- [YOUR ASSIGNMENT]:
When you reach the line that contains "[00:19:31.35 to 00:19:32.35]" below, transcribe it and each line after it word for word to the end of the records, omitting pictures.

RECORDS SUPPLIED Start Marker

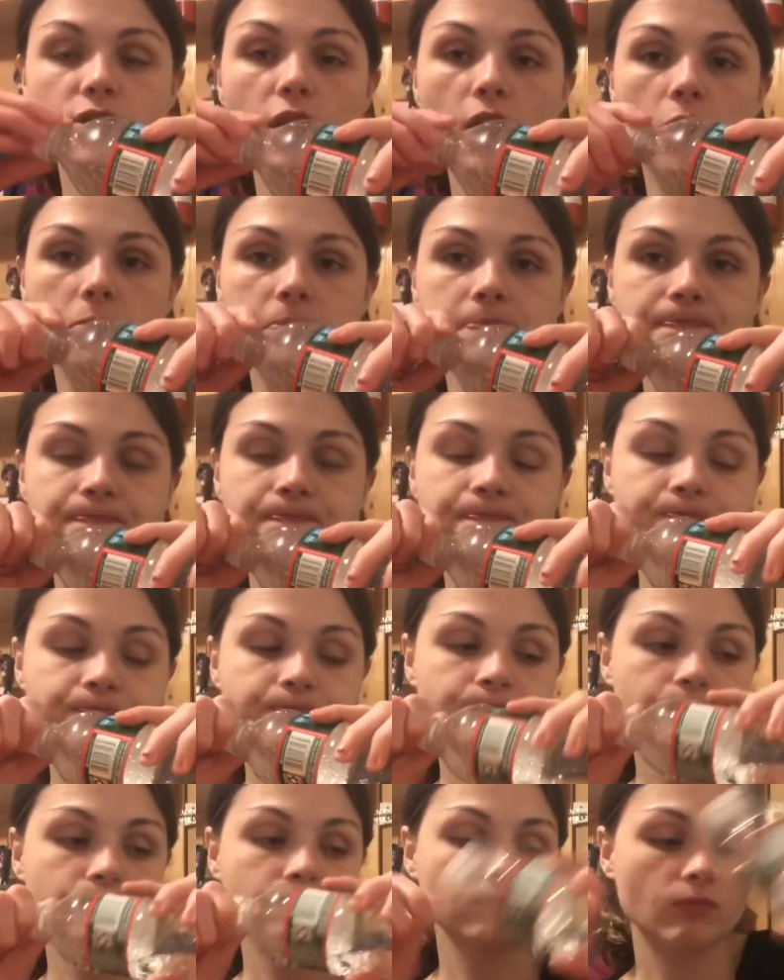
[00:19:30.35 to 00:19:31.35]
so
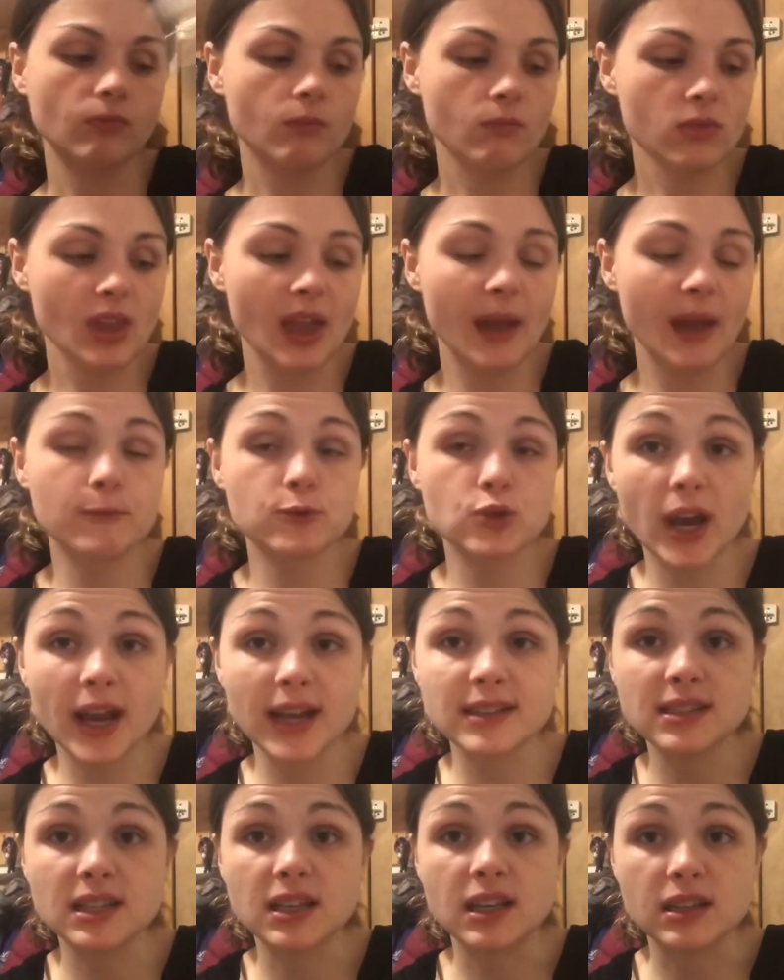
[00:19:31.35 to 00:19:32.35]
I'm
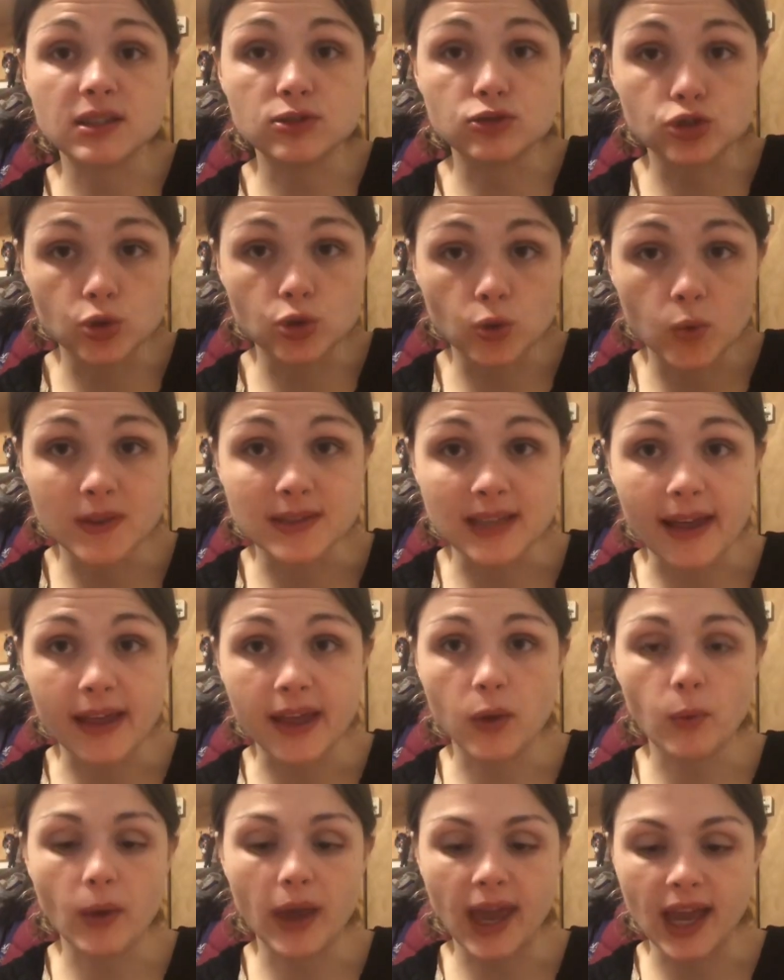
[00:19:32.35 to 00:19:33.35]
trying to do
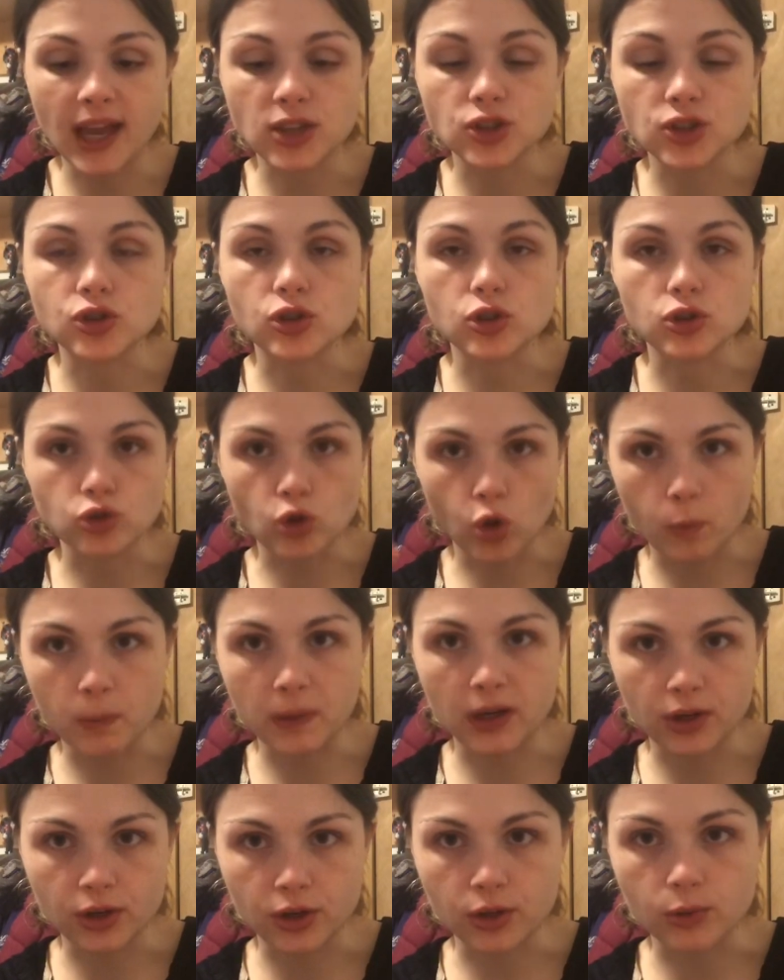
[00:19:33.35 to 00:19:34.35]
exactly what Angel told
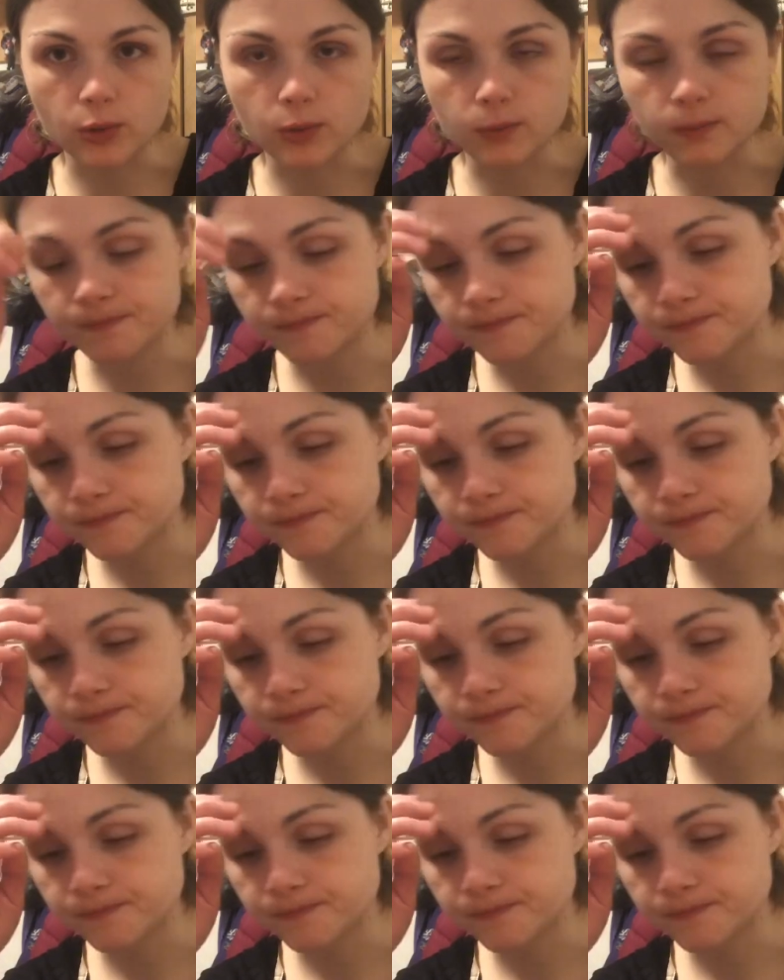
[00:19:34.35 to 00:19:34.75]
me to do.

RECORDS SUPPLIED End Marker

- [TASK RESPONSE]:
[00:19:31.35 to 00:19:32.35]
I'm
[00:19:32.35 to 00:19:33.35]
trying to do
[00:19:33.35 to 00:19:34.35]
exactly what Angel told
[00:19:34.35 to 00:19:34.75]
me to do.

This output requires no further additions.